Task item
Copy each entry as written.

[Dataset entries]
----------------

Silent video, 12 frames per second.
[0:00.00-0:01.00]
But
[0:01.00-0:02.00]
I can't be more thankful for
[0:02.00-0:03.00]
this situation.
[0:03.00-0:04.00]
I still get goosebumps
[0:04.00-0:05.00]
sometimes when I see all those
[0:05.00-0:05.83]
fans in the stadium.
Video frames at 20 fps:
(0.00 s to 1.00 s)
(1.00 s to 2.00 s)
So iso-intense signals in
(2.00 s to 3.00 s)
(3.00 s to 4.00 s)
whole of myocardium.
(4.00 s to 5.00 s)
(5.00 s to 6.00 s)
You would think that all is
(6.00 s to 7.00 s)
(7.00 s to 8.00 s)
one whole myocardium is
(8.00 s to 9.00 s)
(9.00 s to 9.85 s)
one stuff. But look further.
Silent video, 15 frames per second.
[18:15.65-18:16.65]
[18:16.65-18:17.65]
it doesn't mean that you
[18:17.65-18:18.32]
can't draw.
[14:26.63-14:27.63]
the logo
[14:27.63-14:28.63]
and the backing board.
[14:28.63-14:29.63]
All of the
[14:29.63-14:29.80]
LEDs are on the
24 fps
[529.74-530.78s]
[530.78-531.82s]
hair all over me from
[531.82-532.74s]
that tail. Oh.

----------------

Solution
Silent video, 12 frames per second.
[0:00.00-0:01.00]
But
[0:01.00-0:02.00]
I can't be more thankful for
[0:02.00-0:03.00]
this situation.
[0:03.00-0:04.00]
I still get goosebumps
[0:04.00-0:05.00]
sometimes when I see all those
[0:05.00-0:05.83]
fans in the stadium.
Video frames at 20 fps:
(0.00 s to 1.00 s)
(1.00 s to 2.00 s)
So iso-intense signals in
(2.00 s to 3.00 s)
(3.00 s to 4.00 s)
whole of myocardium.
(4.00 s to 5.00 s)
(5.00 s to 6.00 s)
You would think that all is
(6.00 s to 7.00 s)
(7.00 s to 8.00 s)
one whole myocardium is
(8.00 s to 9.00 s)
(9.00 s to 9.85 s)
one stuff. But look further.
Silent video, 15 frames per second.
[18:15.65-18:16.65]
[18:16.65-18:17.65]
it doesn't mean that you
[18:17.65-18:18.32]
can't draw.
[14:26.63-14:27.63]
the logo
[14:27.63-14:28.63]
and the backing board.
[14:28.63-14:29.63]
All of the
[14:29.63-14:29.80]
LEDs are on the
24 fps
[529.74-530.78s]
[530.78-531.82s]
hair all over me from
[531.82-532.74s]
that tail. Oh.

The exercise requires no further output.